Bug Triage Discipline: Sev, Impact, Root-Cause Tag
What This Concept Is
Bug triage is the first pass on every defect report that converts "there is a problem" into a decision about what to do. For a capstone it must produce three fields in under ten minutes:
- Severity (Sev) -- how urgently the defect must be handled (Sev-1 critical, Sev-2 important, Sev-3 normal, Sev-4 cosmetic);
- Impact -- who and what is affected (feature, number of users, data correctness, security, observability);
- Root-cause tag -- a category for the kind of fault it appears to be (e.g.,
validation,schema-drift,concurrency,external-api,ui-regression,env-config).
The output is not a fix. It is a written classification that makes the next decision fast and consistent. Google's SRE postmortem culture is the industrial reference: every incident gets a blameless, classified record before any remediation, because the record is how organisations notice repeating patterns that individual fixes would hide.
Why It Matters Here (In the Capstone)
In a solo or small-team capstone, triage is often skipped. The cost is invisible until a bad week arrives: three defects sit open, each half-fixed, with no record of which is urgent. Without triage you cannot:
- decide what to fix first;
- notice patterns ("three bugs this week are all
schema-drift"); - write a defensible post-mortem for M04;
- negotiate scope when the deadline tightens.
A disciplined triage log is one of the most leveraged artifacts in a capstone because it is also the raw input for your technical-debt ledger (Concept 15) and your self-review (Concept 14). Dan Luu's writing on the value of cheap classification in debugging is apt: classification does not fix the bug, but it concentrates your attention where the cost of being wrong is highest.
Concrete Example(s) -- from a real capstone
A real triage entry for the task-manager capstone:
id: BUG-2026-04-04-01
title: POST /tasks rejects valid unicode titles
reporter: author (from manual testing)
sev: Sev-2
impact: users cannot create tasks with emoji; estimated 10% of real titles;
no data loss; core feature only partially usable
root-cause: validation (pydantic regex rejects non-ASCII)

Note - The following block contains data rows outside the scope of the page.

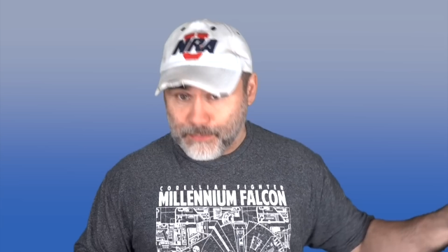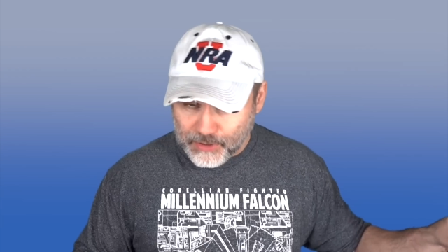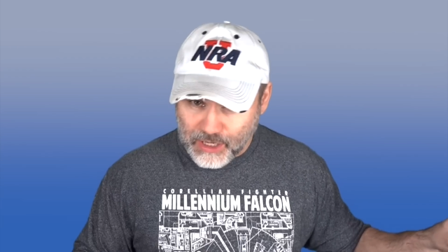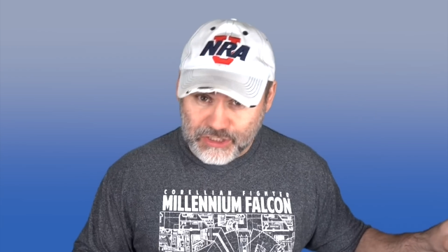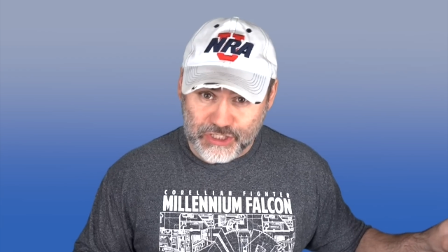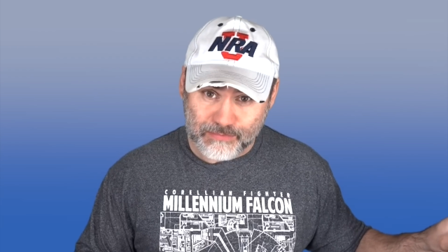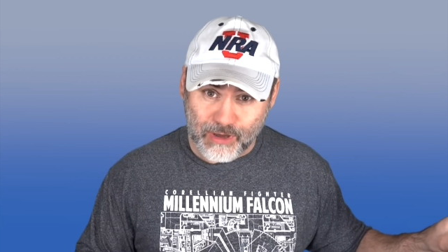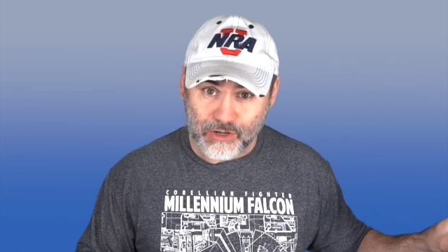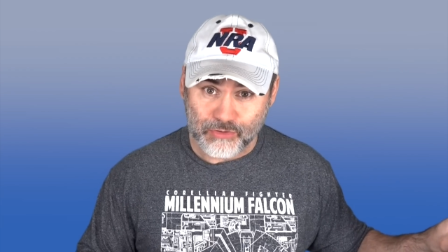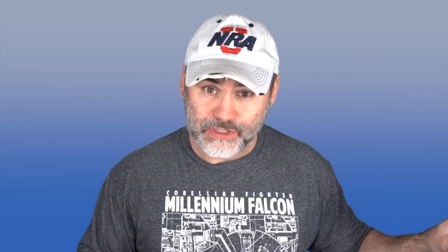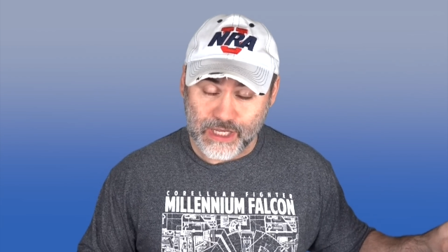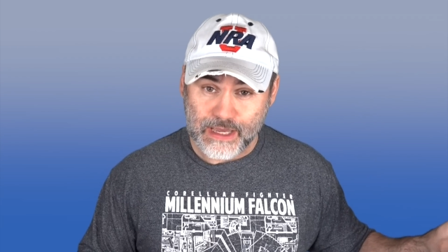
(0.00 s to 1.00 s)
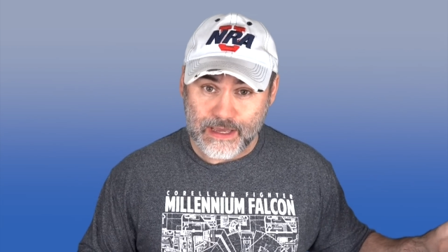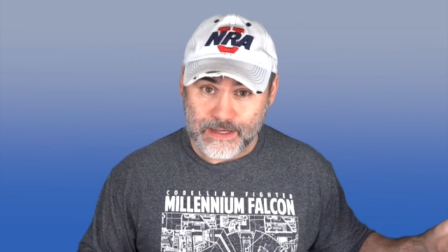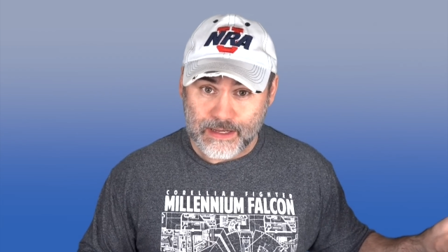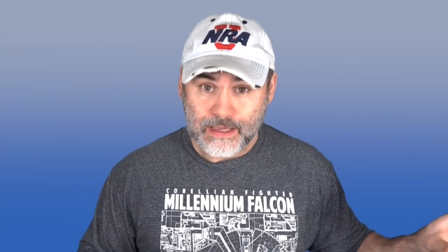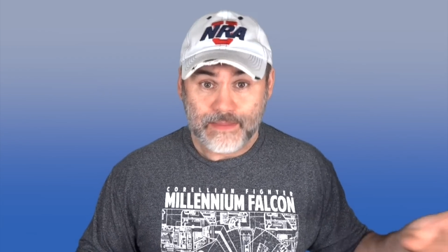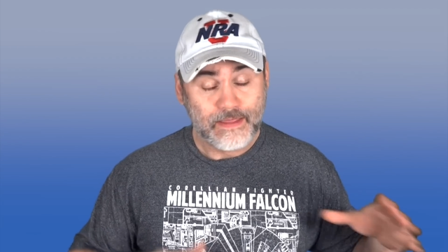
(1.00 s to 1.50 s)
production model
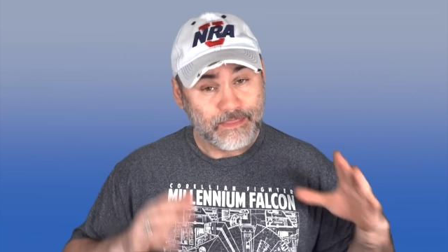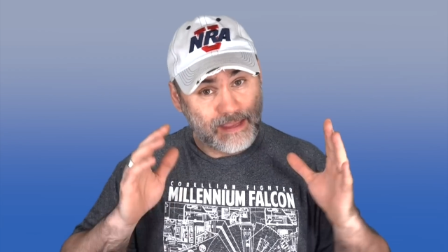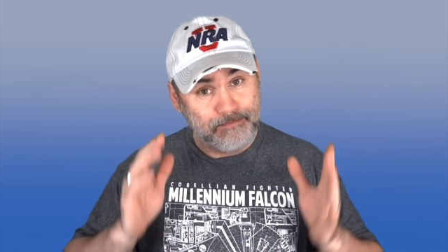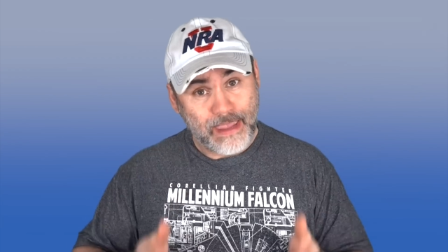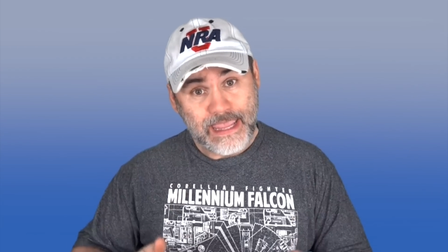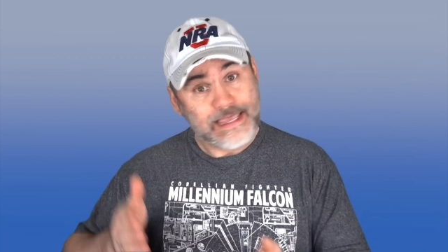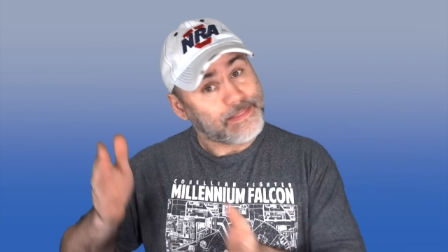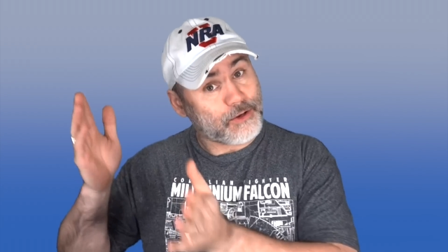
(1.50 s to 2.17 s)
gun that they make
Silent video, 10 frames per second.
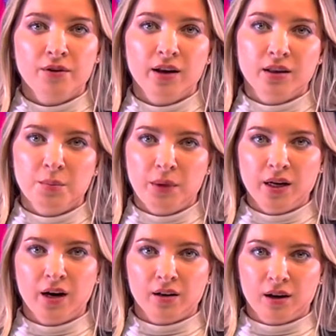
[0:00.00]
at the main
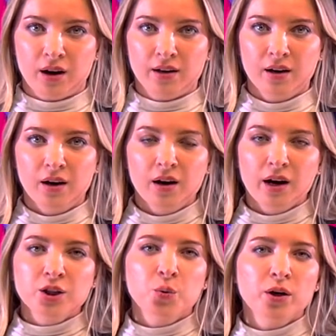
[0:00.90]
airline
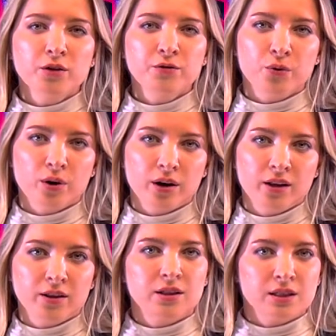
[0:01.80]
and 24 at
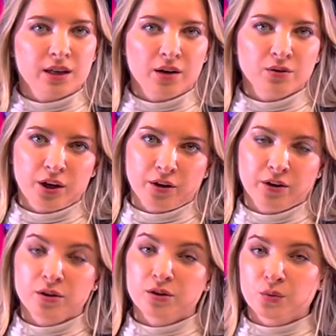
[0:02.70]
the discount
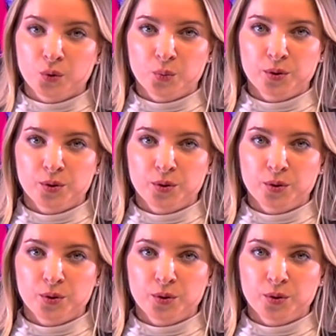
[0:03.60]
carrier Swoop.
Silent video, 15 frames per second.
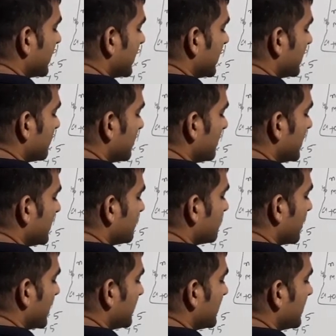It will be
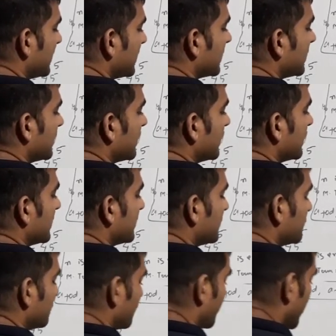
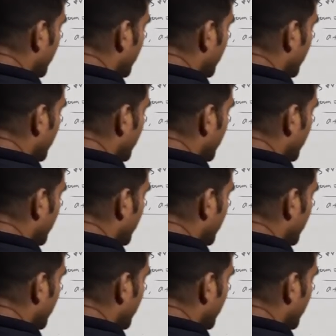22.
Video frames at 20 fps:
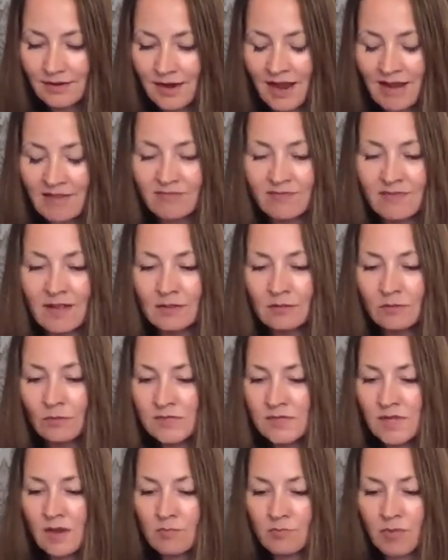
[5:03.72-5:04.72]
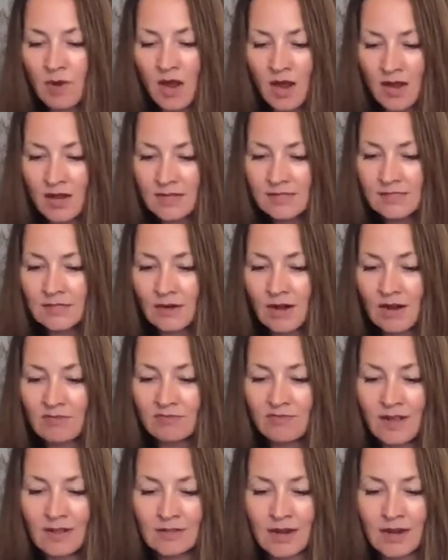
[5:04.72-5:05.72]
I felt was on pause, or I
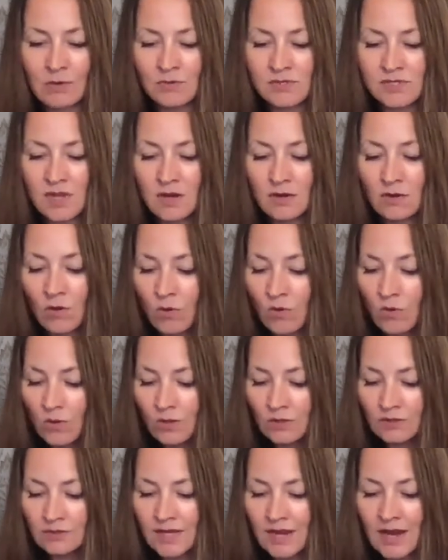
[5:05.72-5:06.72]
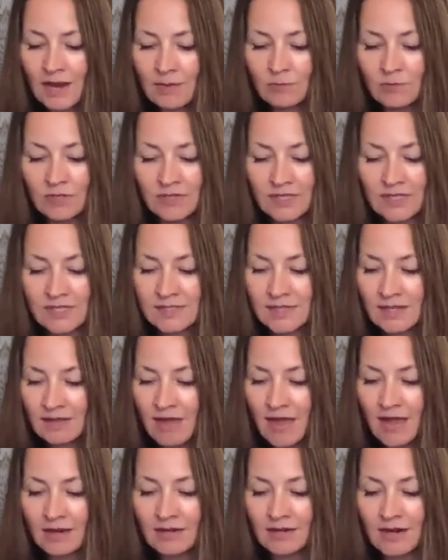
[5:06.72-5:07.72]
felt I was on hold, I'm releasing
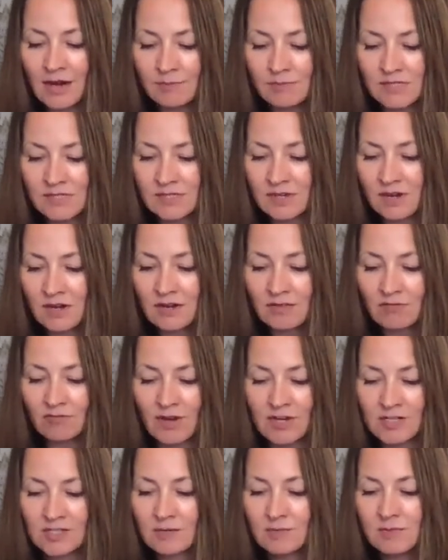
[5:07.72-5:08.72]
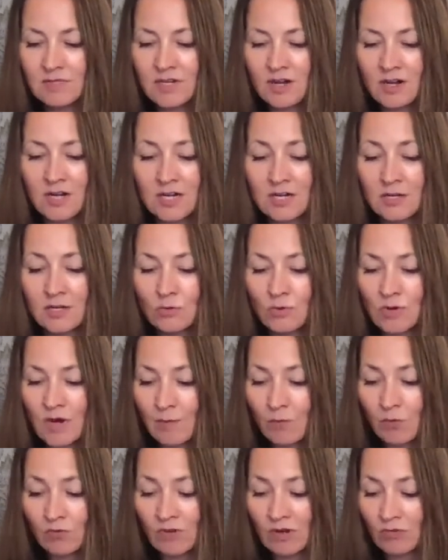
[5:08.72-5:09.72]
that and I'm starting fresh, I'm starting new, and
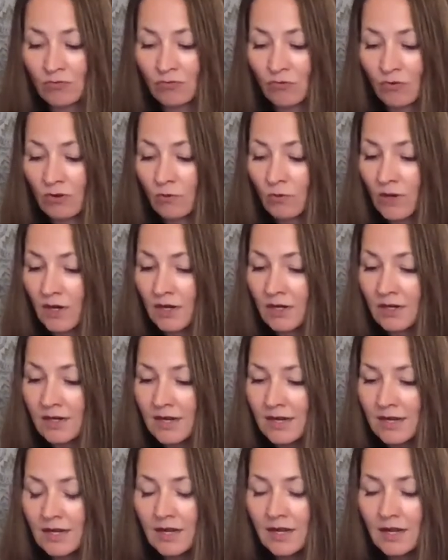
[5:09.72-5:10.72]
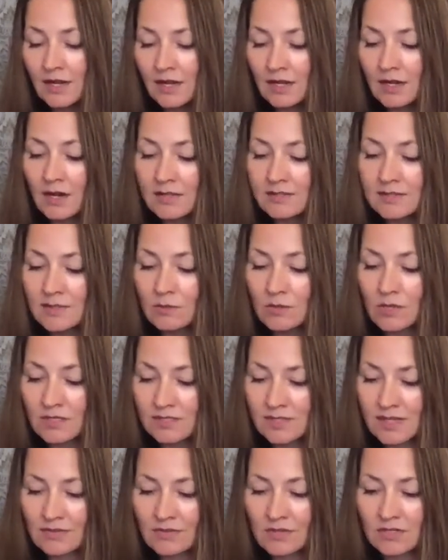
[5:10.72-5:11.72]
I'm moving forward. It also
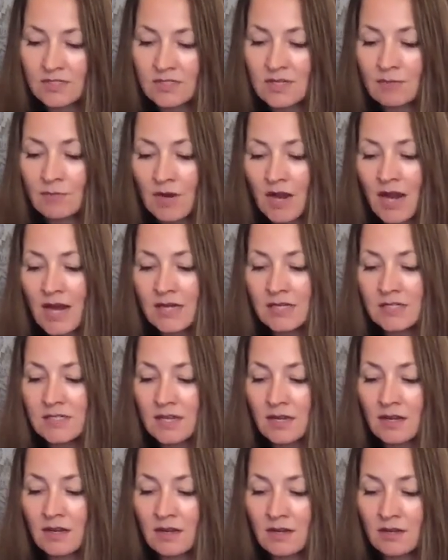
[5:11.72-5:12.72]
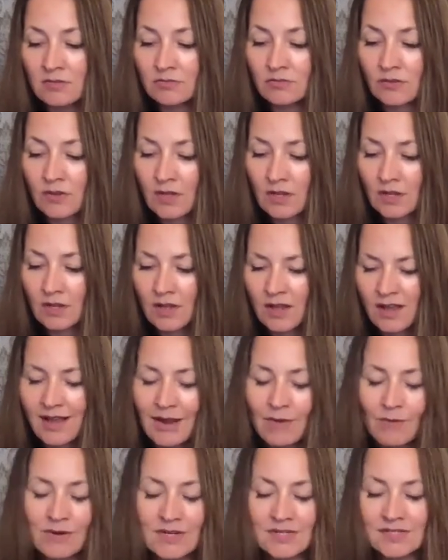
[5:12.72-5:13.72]
looks like there's some kind of,
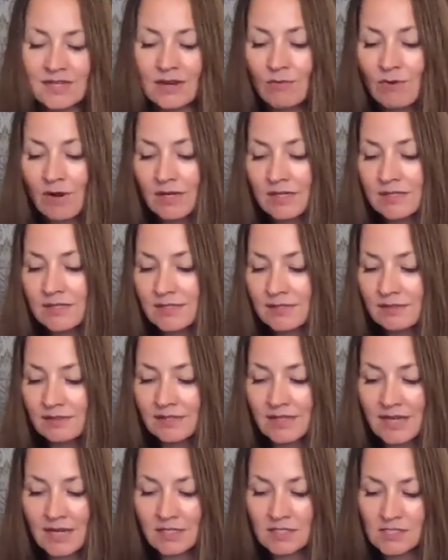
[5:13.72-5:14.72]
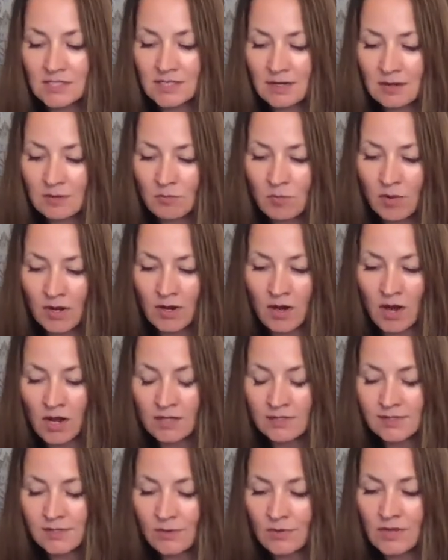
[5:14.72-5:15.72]
I want to say reconciliation, but
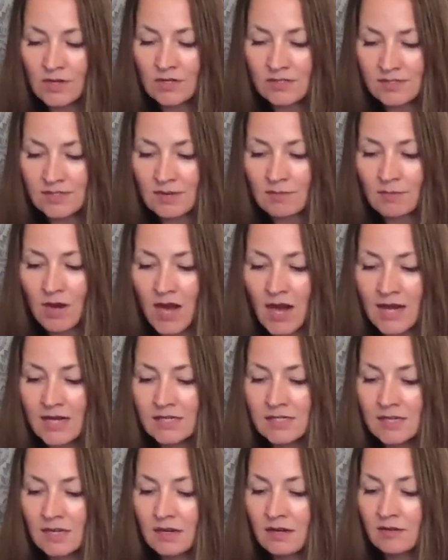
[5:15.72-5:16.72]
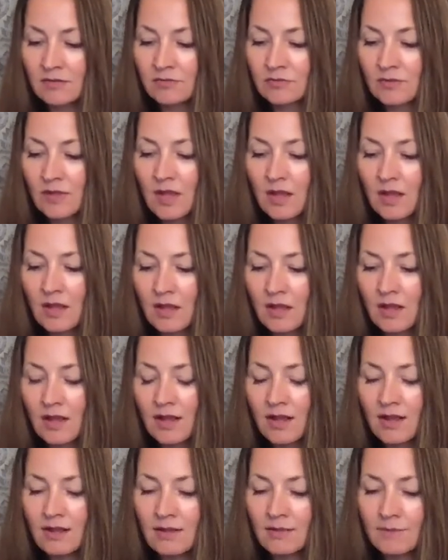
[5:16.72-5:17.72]
also there's some kind of
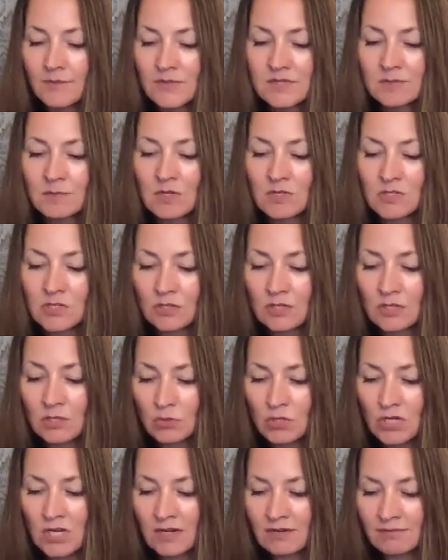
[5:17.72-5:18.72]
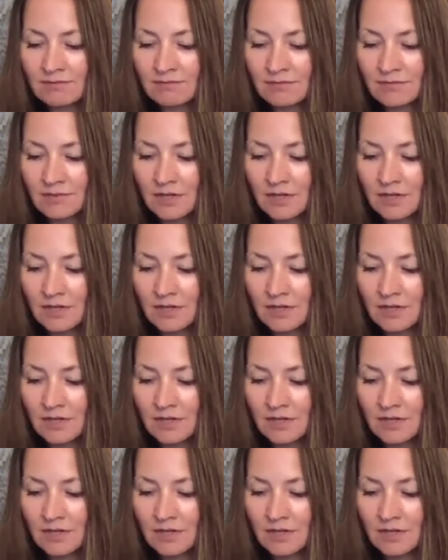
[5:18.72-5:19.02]
um, spiritual union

reproduction: curl -X POST /tasks -d '{"title":"ship rocket"}' -> 422
fix-path: update validator to use unicode-aware regex + add regression test
owner: me
status: open
Five such entries in a week let you see:
- 3 of 5 are
validation: fix your input-validation story as a class; - 1 is
schema-drift: add a contract test at that boundary (Concept 9); - 1 is
env-config: document env variables and add a startup check.
That pattern is invisible without the tags.
Common Confusion / Misconceptions
The most common confusion is treating severity and impact as the same thing. They are not. A Sev-1 is about how fast you must respond; impact describes what is affected. A single user hitting a bug can still be Sev-1 if the effect is data corruption.
A second confusion is choosing the root-cause tag from inside the fix. Triage names a suspected category based on the report. If it turns out to be something else during the fix, update the tag -- the change itself is useful data.
A third is over-engineering triage for a capstone. You do not need a ticketing system. A plain bugs.md or an issues board with a fixed set of labels is enough. What matters is that every bug has a row.
A fourth is severity inflation -- every bug filed as Sev-1 because "it feels urgent." Inflation kills the signal: when everything is Sev-1, nothing is. Define Sev-1 narrowly and defend the definition in weekly audits.
How To Use It (In Your Capstone)
Every time a defect is reported (by you or anyone):
- Create a triage entry within ten minutes. Do not start fixing.
- Fill in Sev, impact, and a suspected root-cause tag from a short, fixed list.
- Add reproduction steps, even if rough.
- Decide disposition: fix now, schedule for this week, schedule for later, decline.
- Link to the commit and regression test once the fix lands.
- Only then start implementation -- and start with a failing regression test (Concept 11).
- Every Friday, sweep the log for patterns and roll Sev-3/Sev-4 entries into the debt ledger (Concept 15) with triggers.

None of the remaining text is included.